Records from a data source
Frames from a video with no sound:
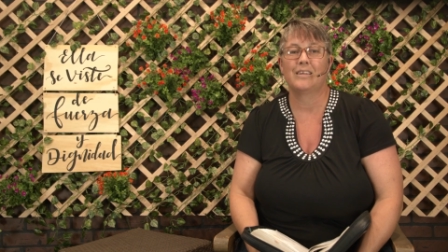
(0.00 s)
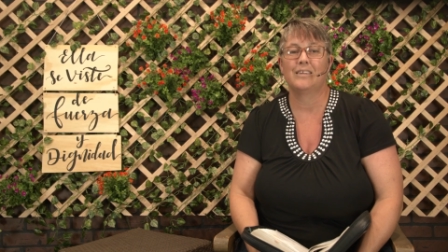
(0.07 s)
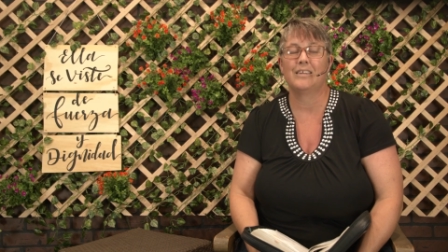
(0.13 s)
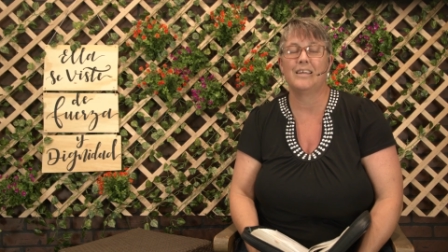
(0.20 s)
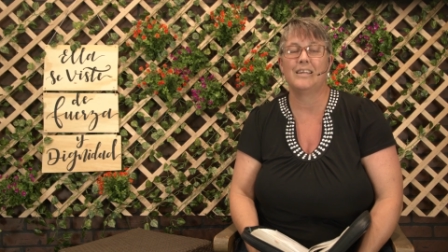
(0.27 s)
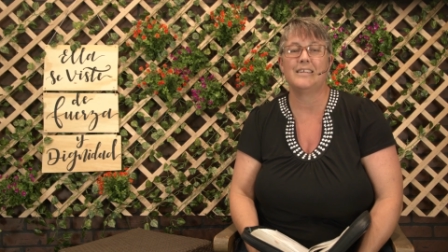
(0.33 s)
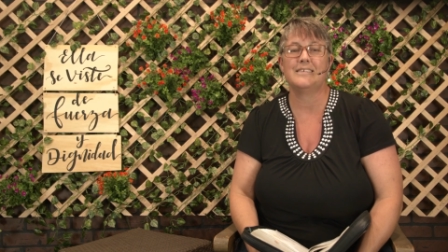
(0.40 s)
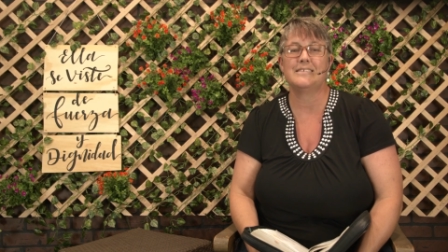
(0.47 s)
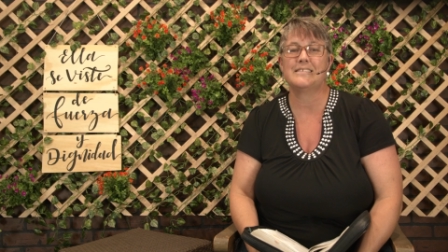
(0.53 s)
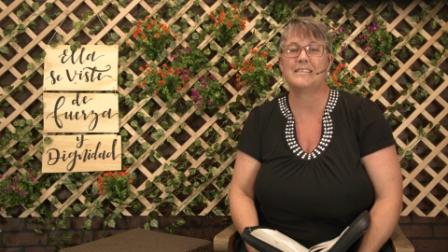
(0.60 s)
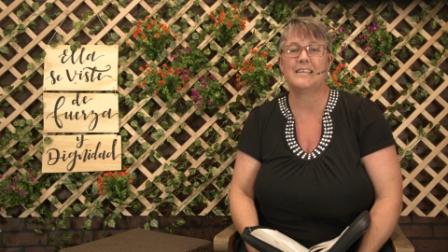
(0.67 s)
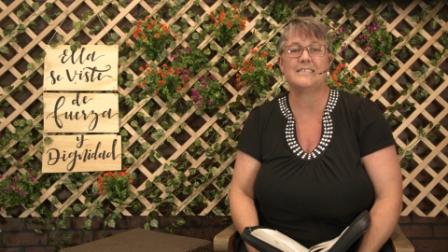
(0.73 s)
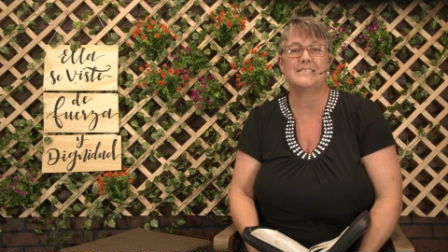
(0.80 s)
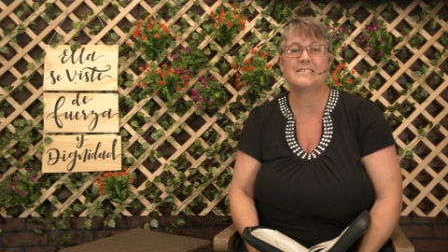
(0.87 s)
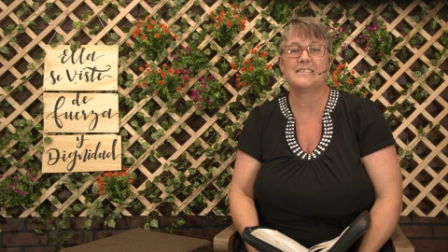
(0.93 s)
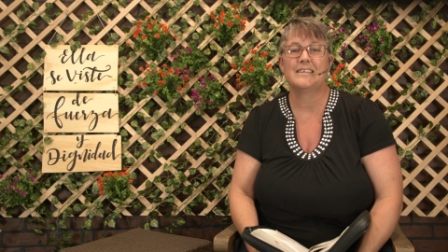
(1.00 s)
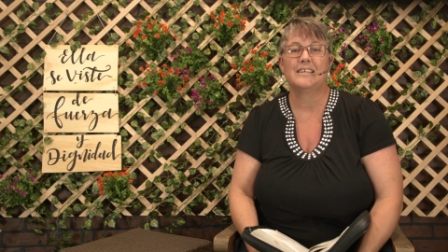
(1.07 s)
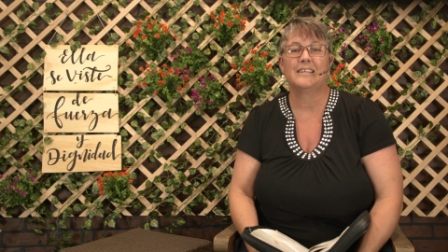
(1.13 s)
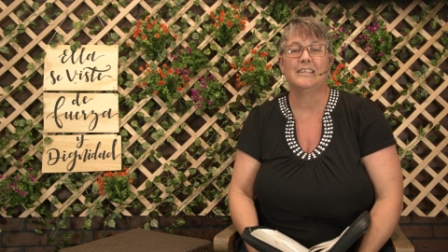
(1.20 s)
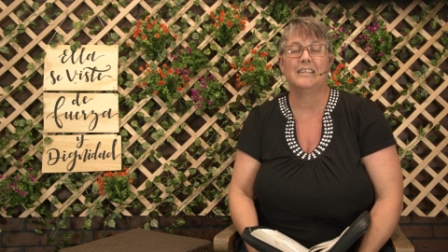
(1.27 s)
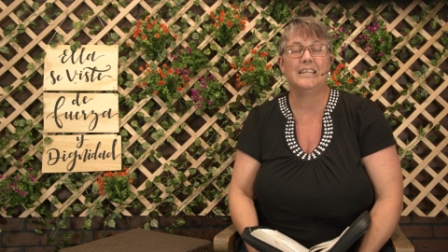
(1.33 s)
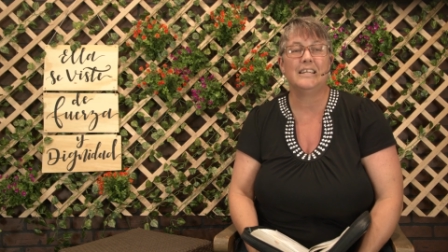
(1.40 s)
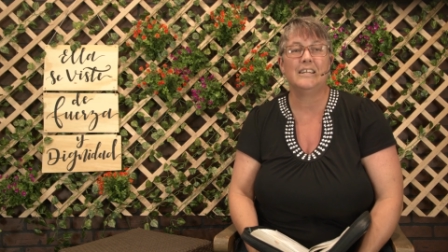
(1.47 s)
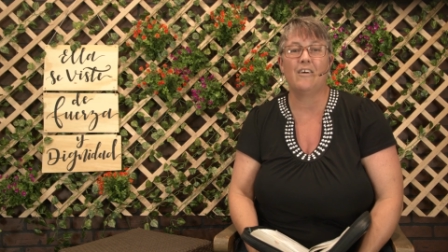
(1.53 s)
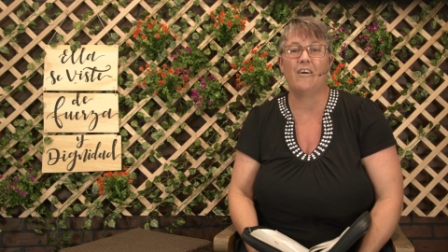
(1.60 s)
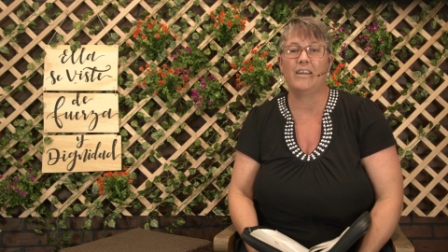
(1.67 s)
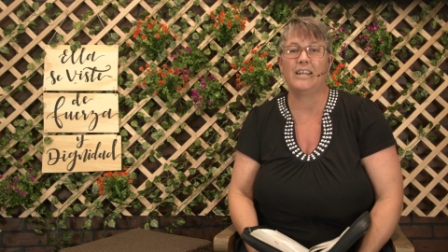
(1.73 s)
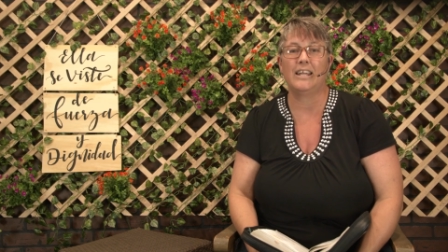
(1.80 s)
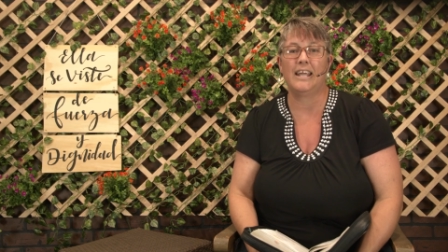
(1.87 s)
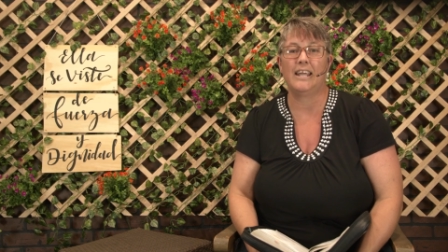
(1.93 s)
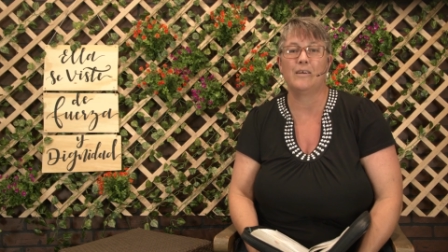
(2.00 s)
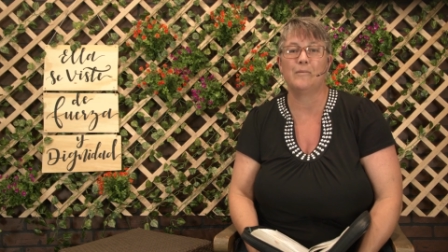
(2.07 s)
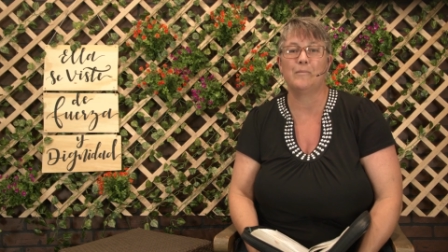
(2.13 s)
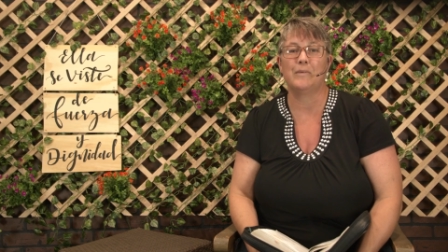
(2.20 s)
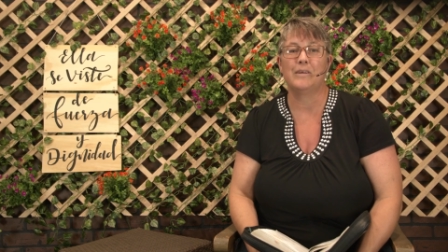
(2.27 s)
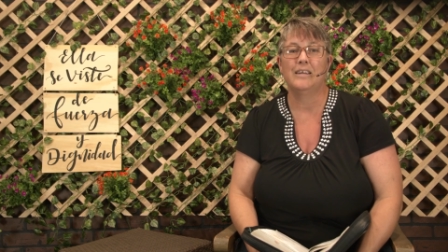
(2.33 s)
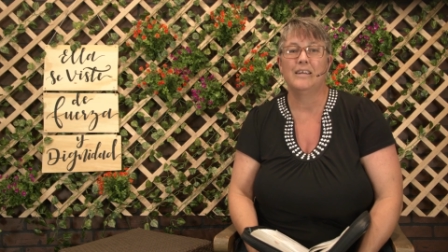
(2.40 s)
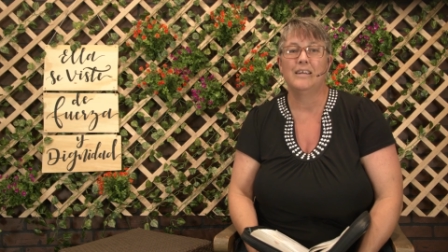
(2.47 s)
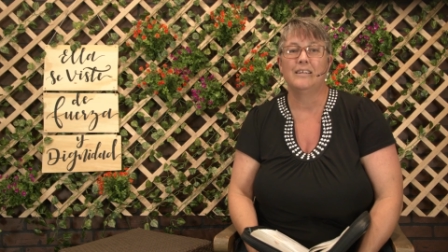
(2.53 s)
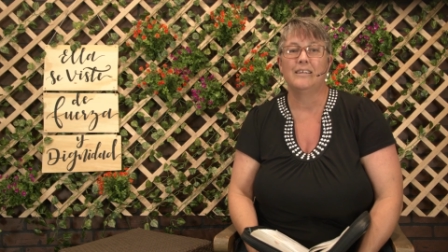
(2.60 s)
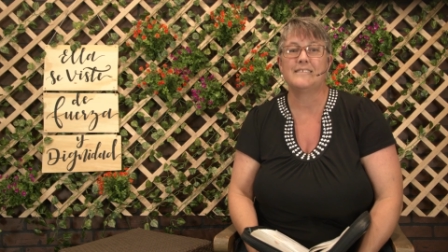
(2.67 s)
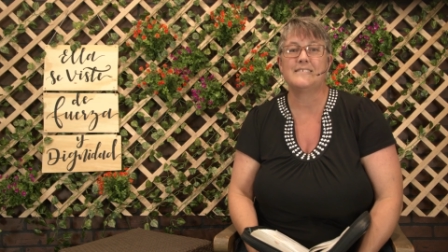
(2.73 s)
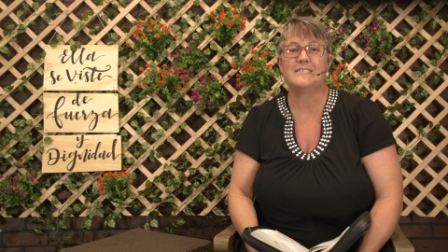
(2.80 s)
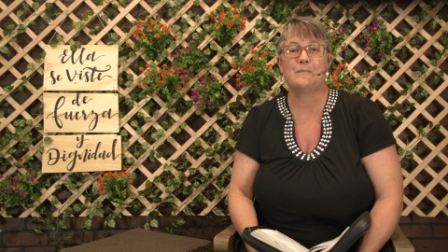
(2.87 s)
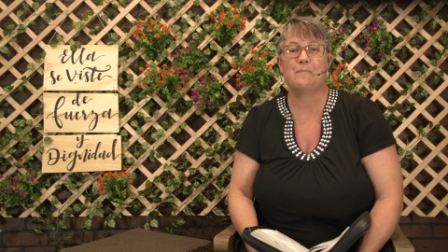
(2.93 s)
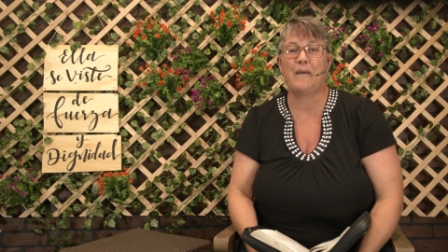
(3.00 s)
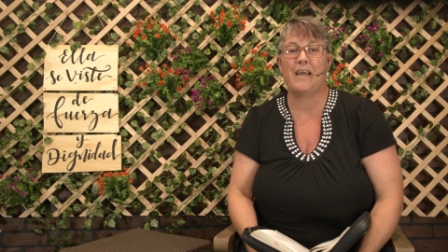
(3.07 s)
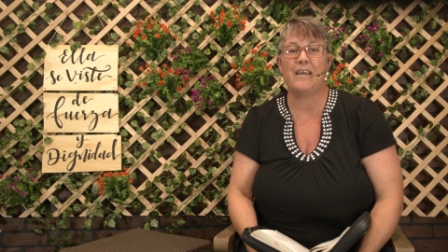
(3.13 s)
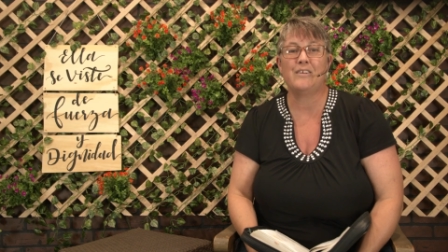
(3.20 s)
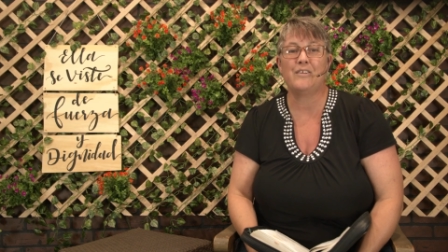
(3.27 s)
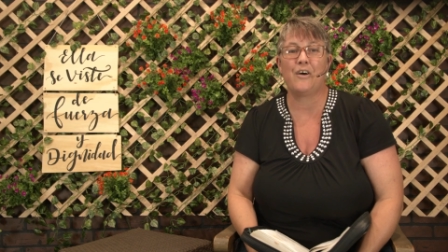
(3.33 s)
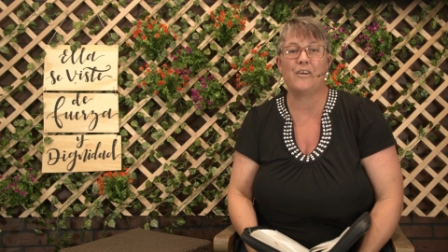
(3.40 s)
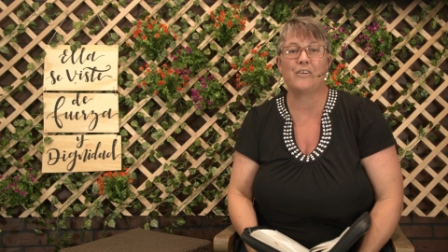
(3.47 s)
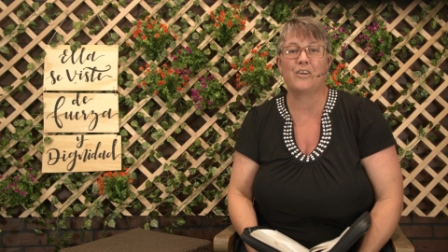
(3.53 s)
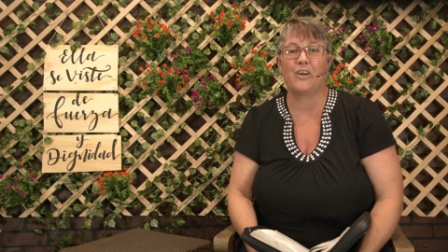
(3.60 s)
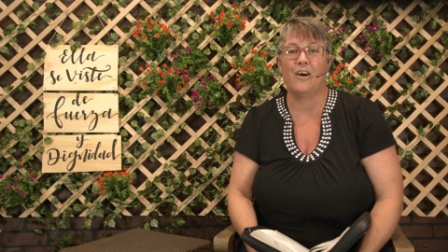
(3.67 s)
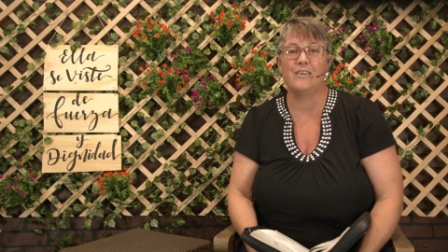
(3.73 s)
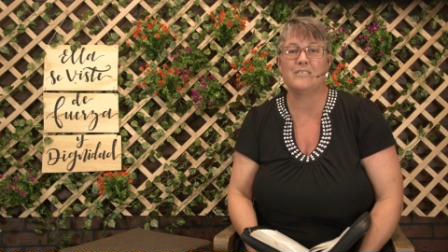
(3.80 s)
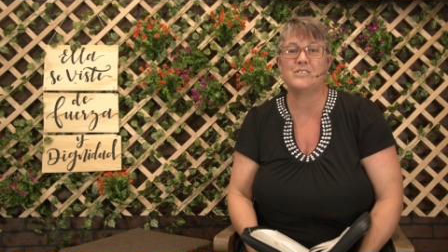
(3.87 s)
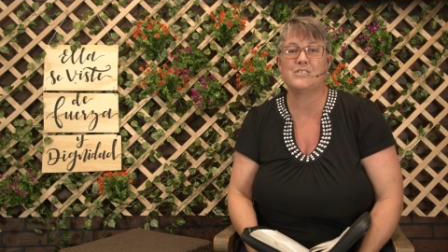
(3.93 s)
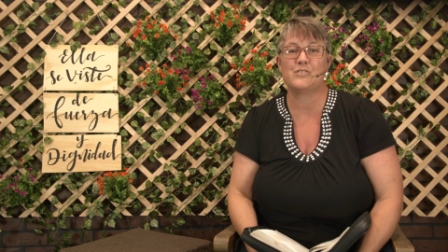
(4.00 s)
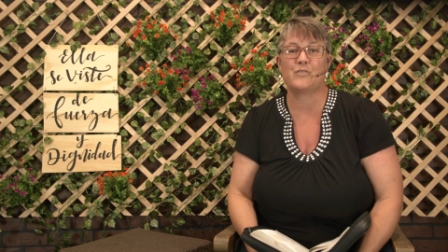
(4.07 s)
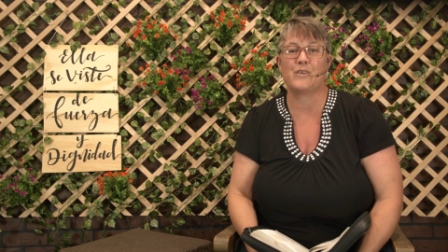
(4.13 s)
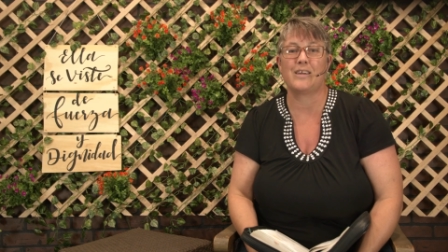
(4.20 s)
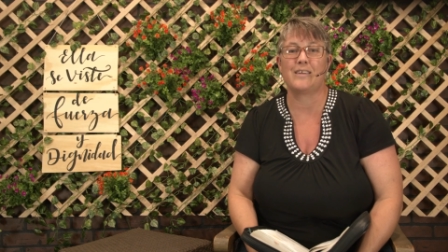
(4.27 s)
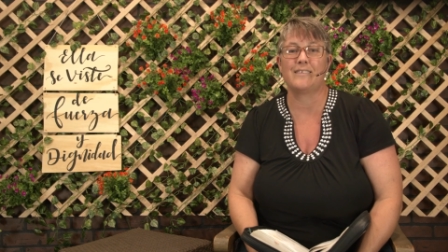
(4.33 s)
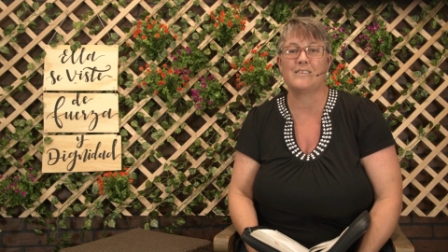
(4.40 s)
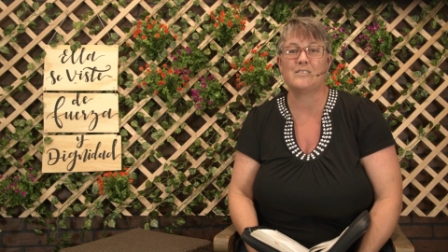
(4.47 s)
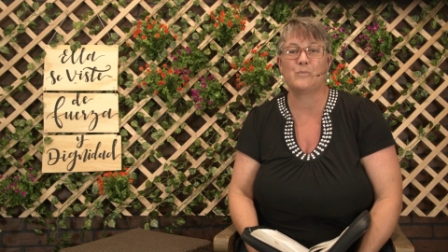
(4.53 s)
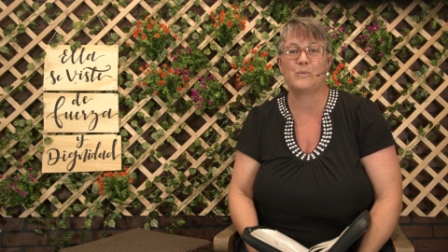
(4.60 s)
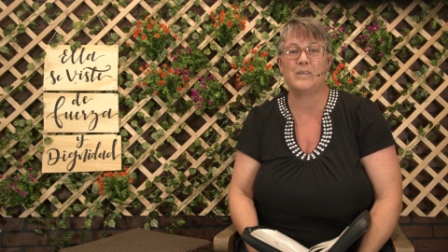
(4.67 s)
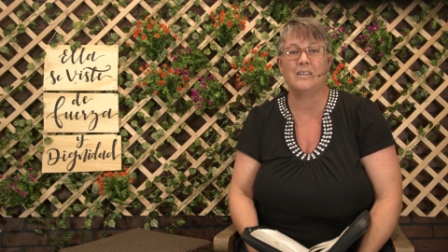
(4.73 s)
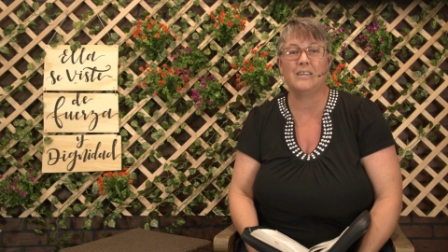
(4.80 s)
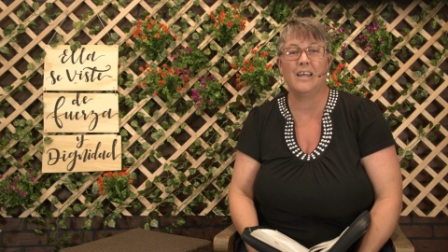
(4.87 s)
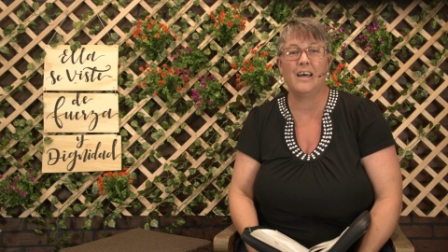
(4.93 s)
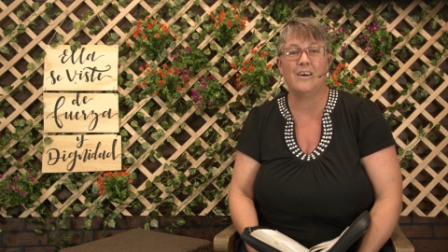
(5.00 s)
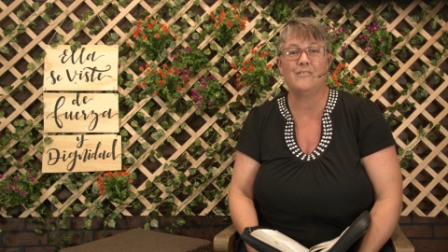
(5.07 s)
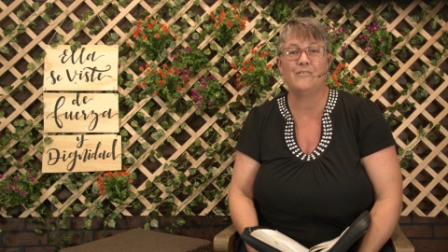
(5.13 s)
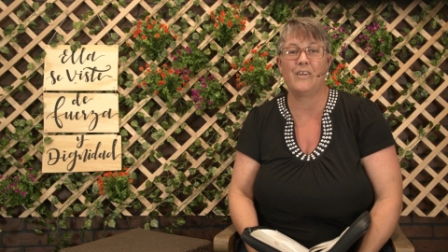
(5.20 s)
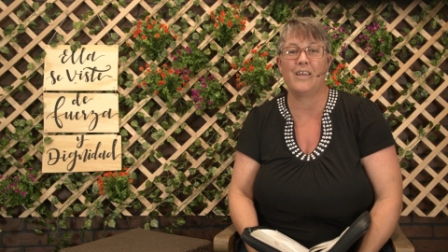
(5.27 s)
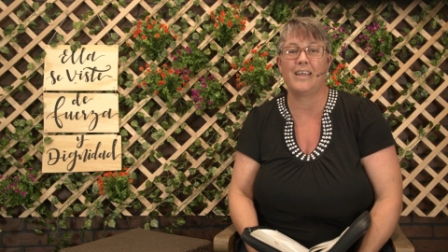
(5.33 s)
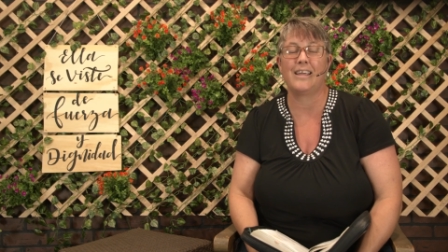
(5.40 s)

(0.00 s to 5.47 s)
Ladies, lean on Him. Let's depend on God's strength as we love and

■ **Activity**:
The expected output is the full data above, reproduced exactly with no images.

■ **Reply to the task**:
Frames from a video with no sound:
(0.00 s)
(0.07 s)
(0.13 s)
(0.20 s)
(0.27 s)
(0.33 s)
(0.40 s)
(0.47 s)
(0.53 s)
(0.60 s)
(0.67 s)
(0.73 s)
(0.80 s)
(0.87 s)
(0.93 s)
(1.00 s)
(1.07 s)
(1.13 s)
(1.20 s)
(1.27 s)
(1.33 s)
(1.40 s)
(1.47 s)
(1.53 s)
(1.60 s)
(1.67 s)
(1.73 s)
(1.80 s)
(1.87 s)
(1.93 s)
(2.00 s)
(2.07 s)
(2.13 s)
(2.20 s)
(2.27 s)
(2.33 s)
(2.40 s)
(2.47 s)
(2.53 s)
(2.60 s)
(2.67 s)
(2.73 s)
(2.80 s)
(2.87 s)
(2.93 s)
(3.00 s)
(3.07 s)
(3.13 s)
(3.20 s)
(3.27 s)
(3.33 s)
(3.40 s)
(3.47 s)
(3.53 s)
(3.60 s)
(3.67 s)
(3.73 s)
(3.80 s)
(3.87 s)
(3.93 s)
(4.00 s)
(4.07 s)
(4.13 s)
(4.20 s)
(4.27 s)
(4.33 s)
(4.40 s)
(4.47 s)
(4.53 s)
(4.60 s)
(4.67 s)
(4.73 s)
(4.80 s)
(4.87 s)
(4.93 s)
(5.00 s)
(5.07 s)
(5.13 s)
(5.20 s)
(5.27 s)
(5.33 s)
(5.40 s)

(0.00 s to 5.47 s)
Ladies, lean on Him. Let's depend on God's strength as we love and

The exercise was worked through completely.